Highlighted on the TUC's touchstone blog, the key findings of the report are:
- Social care workers are losing out on an estimated £130 million a year due to pay rates that are in breach of the National Minimum Wage.
- Around 160,000 care workers (out of 1.4 million) are being paid less than the minimum wage when all working time is considered. The average loss for those not receiving the minimum wage is around £815 per year.
- The minimum wage underpayment is primarily down to the failure of employers to pay staff at a level that adequately covers all of their working time. This includes time spent travelling between clients for domiciliary care workers, many of whom will have to make a number of journeys between clients each day. It’s also due to unpaid training time and ‘on call’ time.
As author Laura Gardiner says:
'There is increasing recognition that a better deal for the workforce will be essential to the quality and sustainability of social care provision in the UK, but so far there has been scant evidence as to the scale of investment needed. The Resolution Foundation is currently undertaking a major investigation into the costs of improving care worker conditions – via things like paying the living wage and enhancing pension contributions – and the wider savings that would result, for example through lower tax credit spending as wages rise.

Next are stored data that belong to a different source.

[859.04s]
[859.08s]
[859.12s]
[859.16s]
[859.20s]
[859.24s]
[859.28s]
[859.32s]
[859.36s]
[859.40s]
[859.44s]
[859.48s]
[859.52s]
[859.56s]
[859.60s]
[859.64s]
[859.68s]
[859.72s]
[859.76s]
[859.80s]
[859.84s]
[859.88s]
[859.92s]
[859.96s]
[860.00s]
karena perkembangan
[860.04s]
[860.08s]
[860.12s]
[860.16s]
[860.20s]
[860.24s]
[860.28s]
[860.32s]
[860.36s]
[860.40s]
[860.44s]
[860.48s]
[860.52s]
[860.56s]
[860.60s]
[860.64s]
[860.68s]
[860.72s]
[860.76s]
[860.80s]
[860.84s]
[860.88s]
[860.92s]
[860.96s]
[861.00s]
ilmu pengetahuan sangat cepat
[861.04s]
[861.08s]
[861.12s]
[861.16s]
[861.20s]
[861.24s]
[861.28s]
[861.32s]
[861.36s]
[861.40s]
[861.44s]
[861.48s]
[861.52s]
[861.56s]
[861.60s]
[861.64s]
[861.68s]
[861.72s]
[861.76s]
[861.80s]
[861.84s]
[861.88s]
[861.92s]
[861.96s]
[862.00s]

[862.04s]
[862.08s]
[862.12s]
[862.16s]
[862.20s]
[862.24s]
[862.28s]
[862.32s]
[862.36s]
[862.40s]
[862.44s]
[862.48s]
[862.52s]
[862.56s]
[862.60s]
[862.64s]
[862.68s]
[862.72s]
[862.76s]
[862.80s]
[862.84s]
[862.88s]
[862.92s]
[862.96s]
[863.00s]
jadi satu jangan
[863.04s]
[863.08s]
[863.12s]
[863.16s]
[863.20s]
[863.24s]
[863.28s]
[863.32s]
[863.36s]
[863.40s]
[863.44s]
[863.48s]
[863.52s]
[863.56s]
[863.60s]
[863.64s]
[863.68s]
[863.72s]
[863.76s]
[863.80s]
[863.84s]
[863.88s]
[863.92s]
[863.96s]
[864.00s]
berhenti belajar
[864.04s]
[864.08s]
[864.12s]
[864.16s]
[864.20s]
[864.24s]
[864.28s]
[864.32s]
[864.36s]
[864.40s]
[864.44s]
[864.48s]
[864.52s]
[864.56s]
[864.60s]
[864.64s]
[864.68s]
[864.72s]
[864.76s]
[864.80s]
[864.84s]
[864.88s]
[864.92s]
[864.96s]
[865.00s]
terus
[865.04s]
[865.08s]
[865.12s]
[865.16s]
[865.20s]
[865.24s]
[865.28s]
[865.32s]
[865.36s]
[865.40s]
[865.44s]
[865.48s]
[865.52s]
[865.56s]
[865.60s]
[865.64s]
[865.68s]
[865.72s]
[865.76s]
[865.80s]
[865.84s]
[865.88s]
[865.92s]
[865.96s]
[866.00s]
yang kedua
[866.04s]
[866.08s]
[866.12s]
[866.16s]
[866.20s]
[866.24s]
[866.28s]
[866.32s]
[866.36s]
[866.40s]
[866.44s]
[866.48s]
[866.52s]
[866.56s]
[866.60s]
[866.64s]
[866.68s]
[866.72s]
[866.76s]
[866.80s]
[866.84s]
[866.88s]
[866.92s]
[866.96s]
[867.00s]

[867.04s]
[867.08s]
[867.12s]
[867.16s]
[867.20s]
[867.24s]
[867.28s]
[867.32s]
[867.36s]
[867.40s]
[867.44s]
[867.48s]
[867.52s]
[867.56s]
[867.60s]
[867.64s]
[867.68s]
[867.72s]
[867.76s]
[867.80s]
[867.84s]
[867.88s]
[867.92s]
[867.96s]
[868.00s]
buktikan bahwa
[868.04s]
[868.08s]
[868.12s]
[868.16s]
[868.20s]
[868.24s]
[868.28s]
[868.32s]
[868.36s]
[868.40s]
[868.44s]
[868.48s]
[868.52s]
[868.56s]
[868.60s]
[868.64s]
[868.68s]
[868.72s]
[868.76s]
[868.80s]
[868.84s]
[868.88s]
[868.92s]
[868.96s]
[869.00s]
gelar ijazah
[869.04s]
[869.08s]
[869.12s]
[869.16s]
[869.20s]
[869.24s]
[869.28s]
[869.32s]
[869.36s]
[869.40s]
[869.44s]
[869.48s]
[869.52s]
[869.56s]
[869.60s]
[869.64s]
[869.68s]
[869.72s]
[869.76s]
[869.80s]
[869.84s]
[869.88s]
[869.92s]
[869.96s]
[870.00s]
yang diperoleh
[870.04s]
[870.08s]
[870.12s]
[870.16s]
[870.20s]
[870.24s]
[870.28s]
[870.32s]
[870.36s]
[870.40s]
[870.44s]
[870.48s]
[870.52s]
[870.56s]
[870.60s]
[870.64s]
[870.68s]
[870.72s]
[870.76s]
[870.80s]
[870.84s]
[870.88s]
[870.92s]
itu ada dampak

But before we consider the costs and benefits of improvements like these, it is essential to ensure that pay levels at least comply with the law. The National Minimum Wage is a right, not a privilege, but previous research has shown that a significant minority of frontline care workers are not receiving it. This note describes how we have developed this previous research by estimating the quantum of wages missing from frontline workers’ pockets each year due to minimum wage non-compliance on the part of care providers.'
Globally, care workers are organising to change the situation, and putting pressure on employers and governments to take action to ensure minimums are being met. In New Zealand a successful legal case taken by a care worker and her union, the Service and Food Workers' Union, has resulted in a landmark ruling to mandate at least minimum wage payments to care sector workers.
However minimums are just the beginning. Care workers around the world are organising and uniting for decent pay, decent jobs, and respect for their work. This groundswell will continue until care work is valued and workers doing difficult and demanding care work are paid enough to live on, and enough to participate in society - a life beyond working and paying the bills.